Karl Plume / Reuters

June 22, 2020 / 4:57 PM


CHICAGO, June 22 (Reuters) - U.S. lean hog futures retreated on Monday, with actively traded nearby contracts sinking more than 3% and hitting life-of-contract lows amid worries about pork exports to China, which has stepped up oversight of imported goods due to COVID-19.


China’s customs authority said on Sunday it had suspended poultry imports from a Tyson plant in Arkansas due to a cluster of coronavirus cases at the facility.

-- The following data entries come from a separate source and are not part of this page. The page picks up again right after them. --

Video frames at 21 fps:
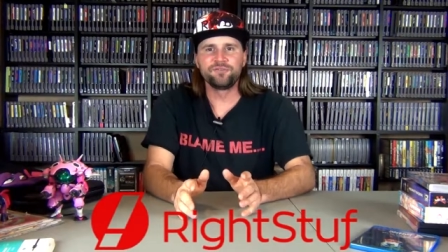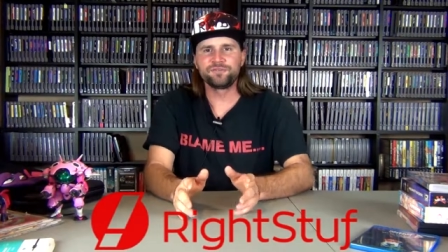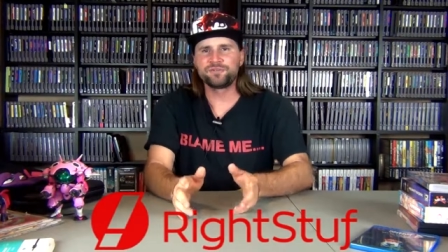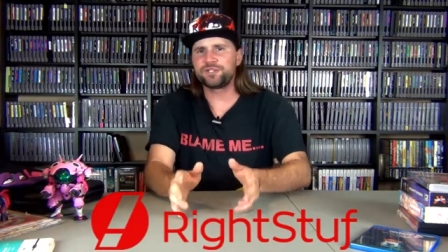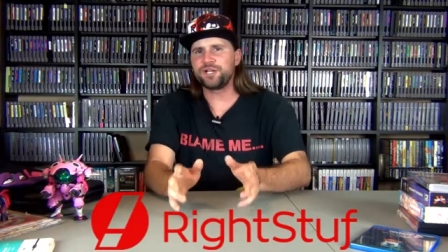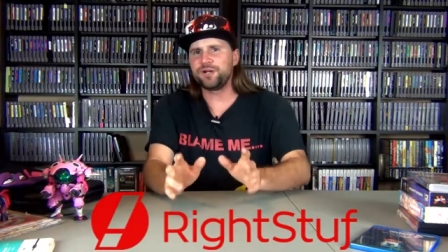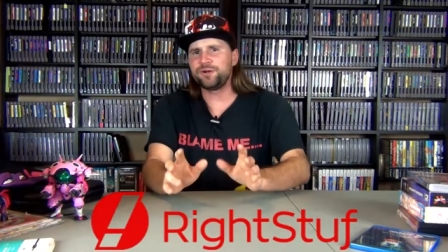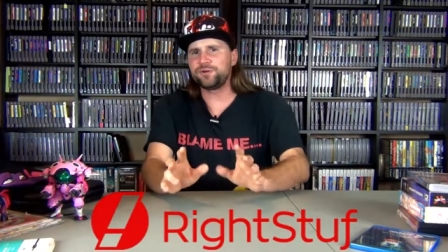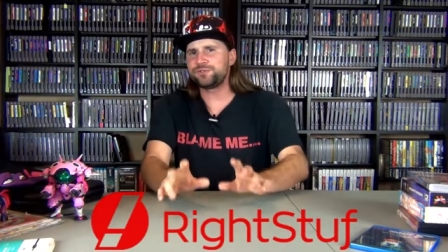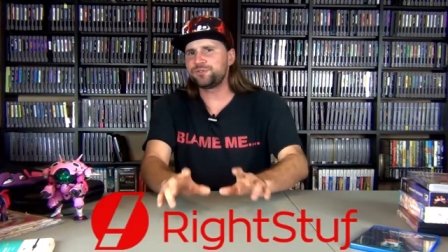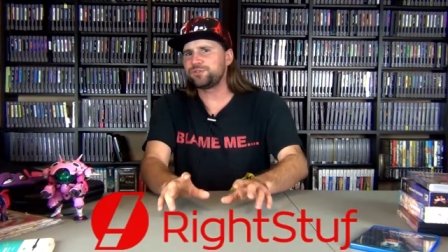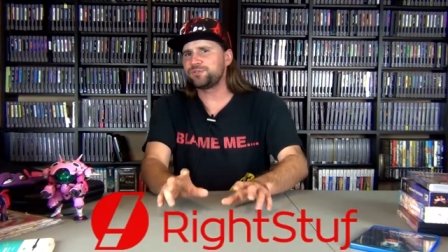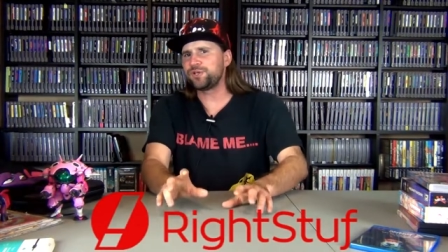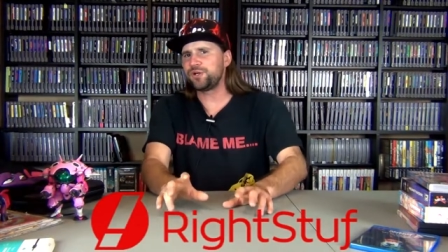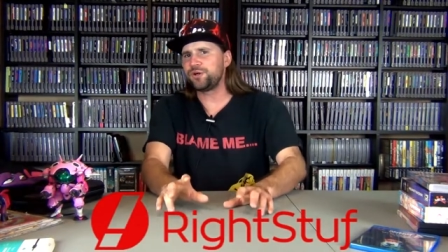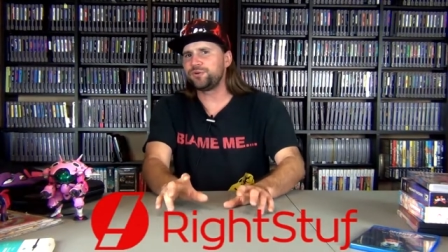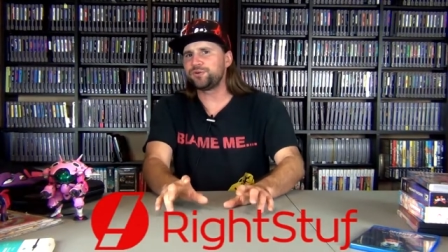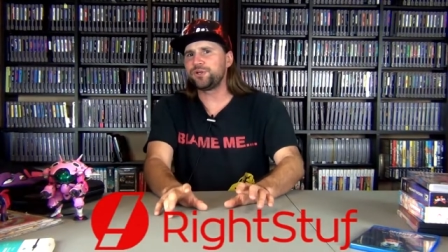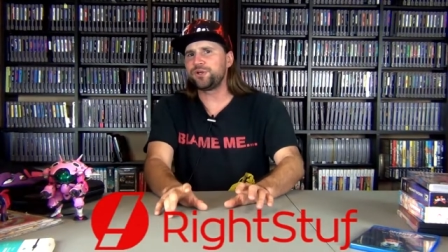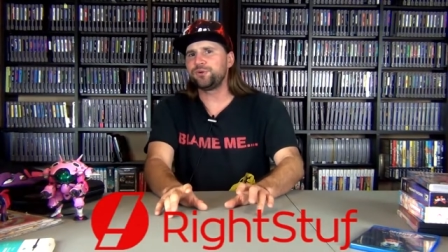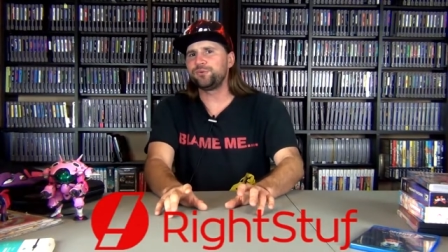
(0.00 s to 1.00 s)
For those who
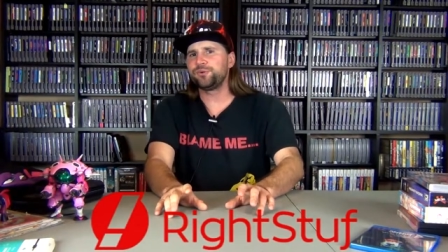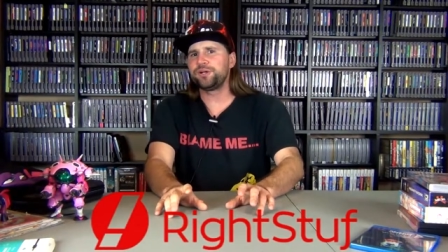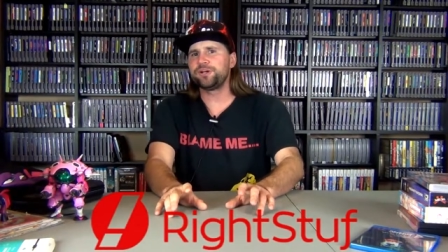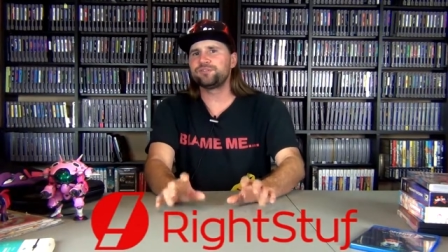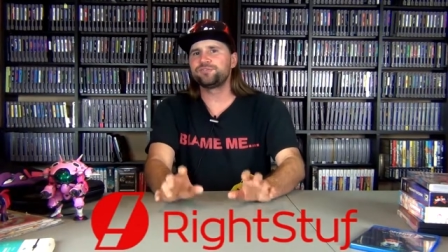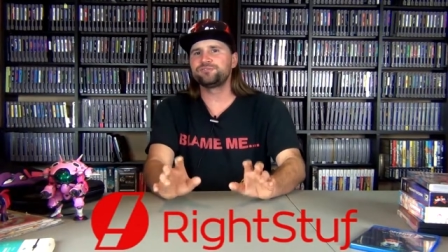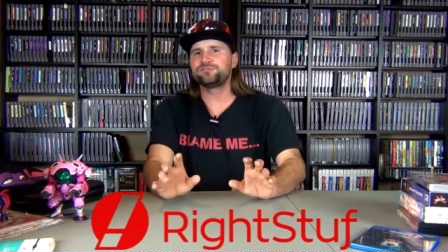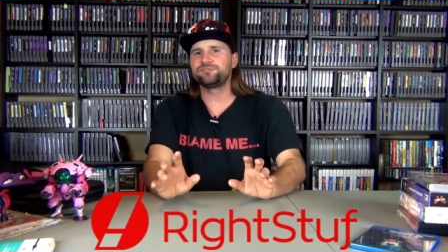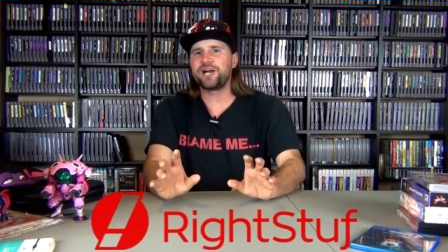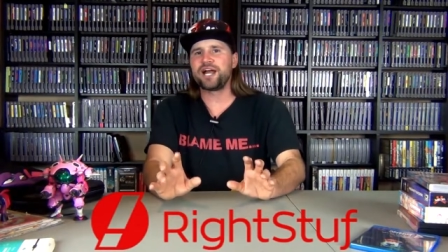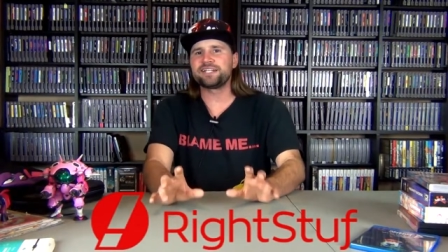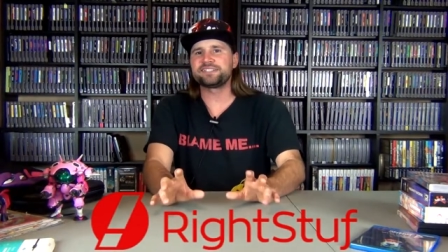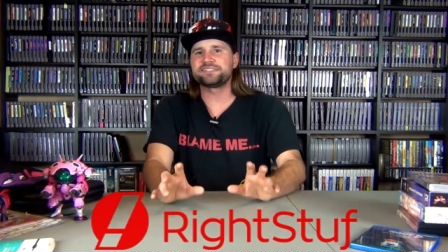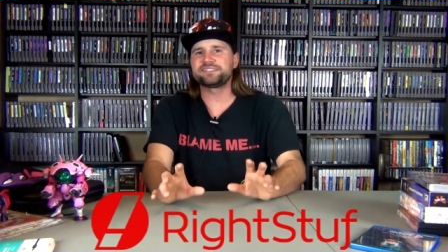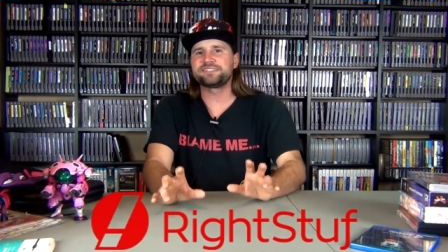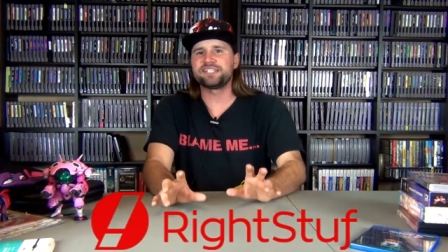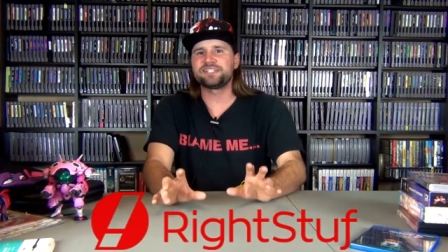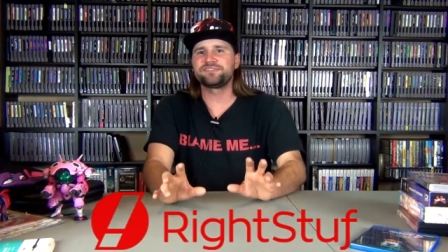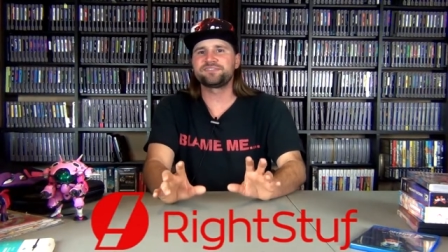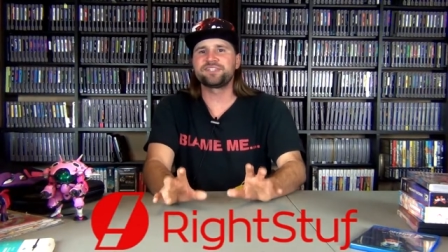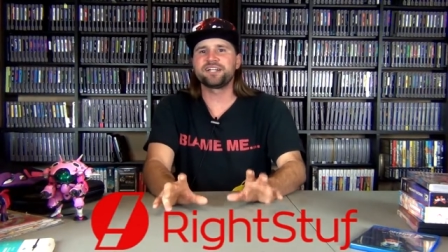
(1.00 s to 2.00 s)
don't know what
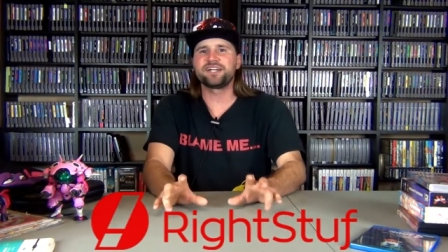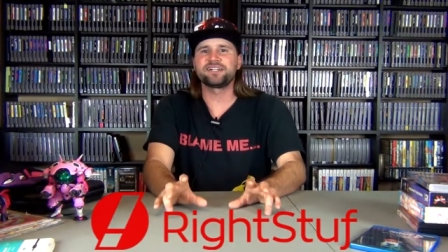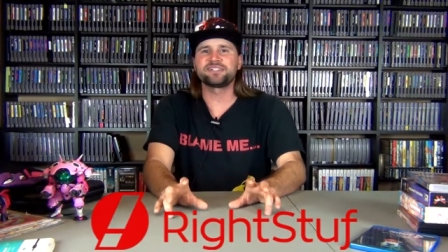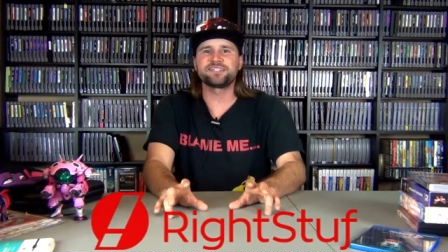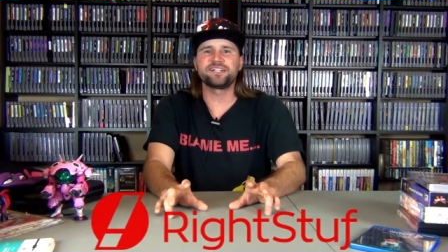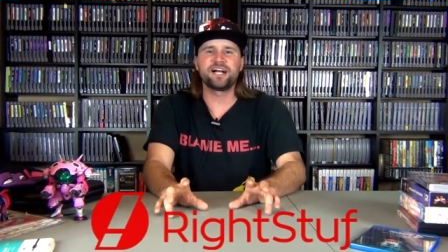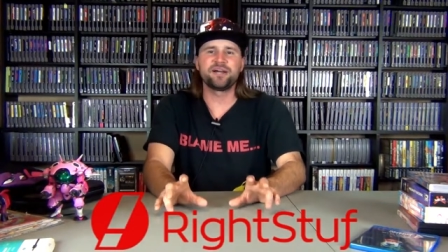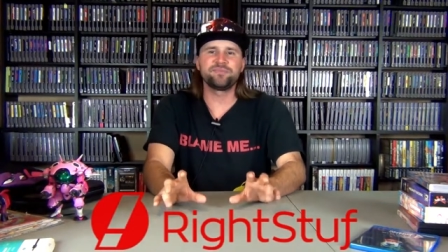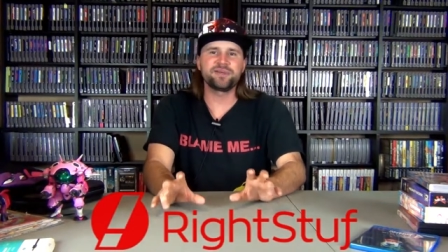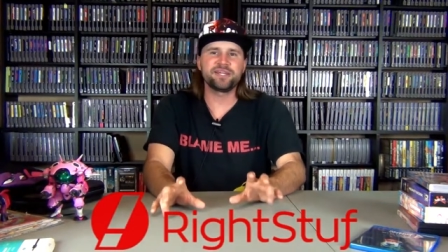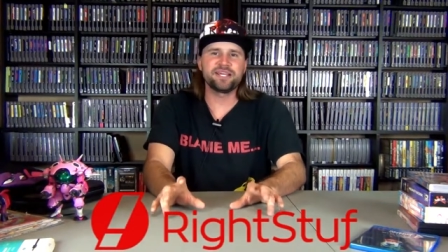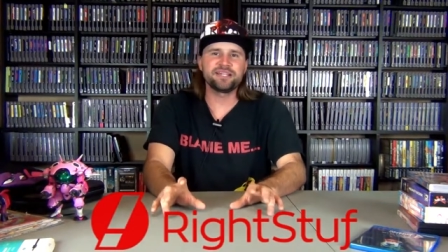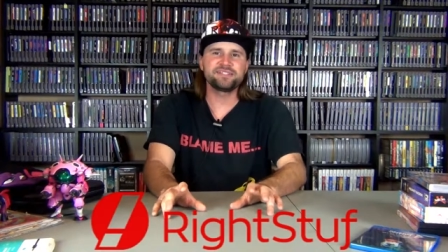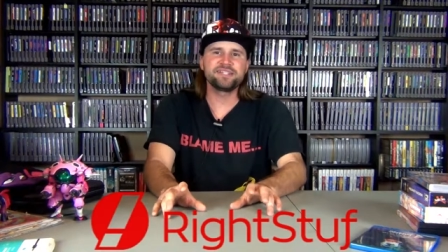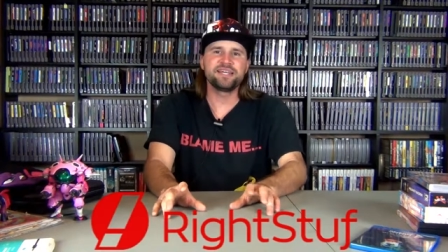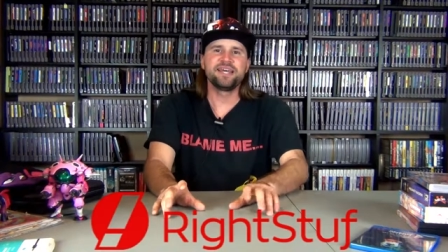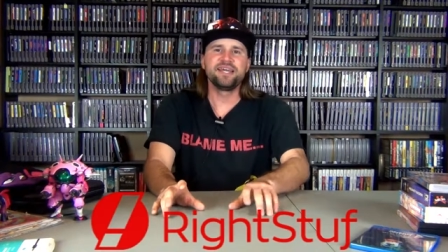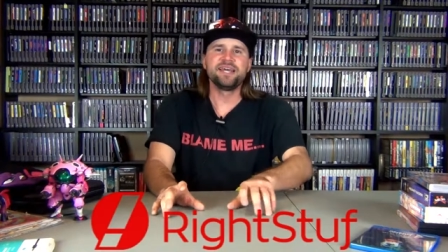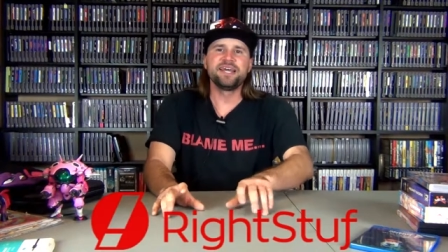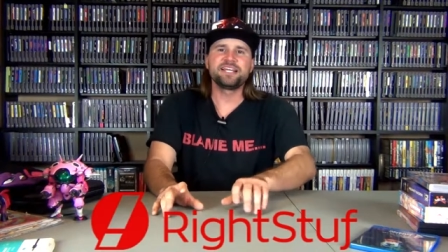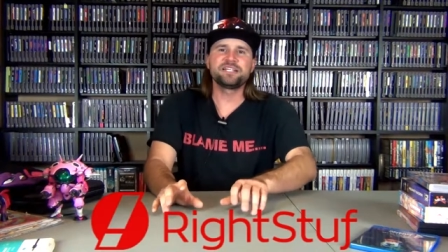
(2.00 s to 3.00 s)
RightStuf.com
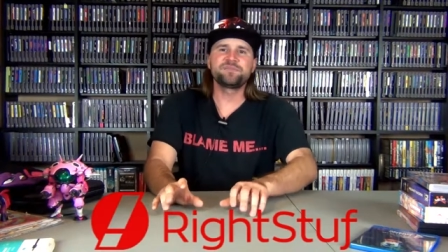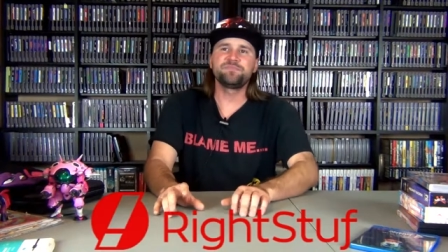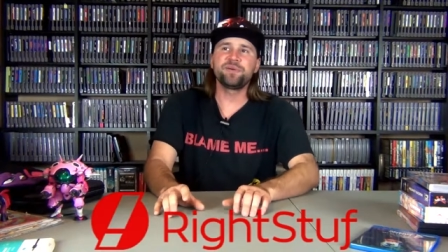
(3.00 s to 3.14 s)
is,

That followed the halt of pork imports from a German processor last week.


China’s customs authority has also asked suppliers of imported food to sign a declaration their produce is not contaminated by the novel coronavirus.


Numerous U.S. pork plants have been shuttered during the pandemic, but exports to China have continued to flow.


“Not importing from Tyson right now is definitely why we had some pressure in the hogs today,” said Ted Seifried, chief ag market strategist at Zaner Ag Hedge.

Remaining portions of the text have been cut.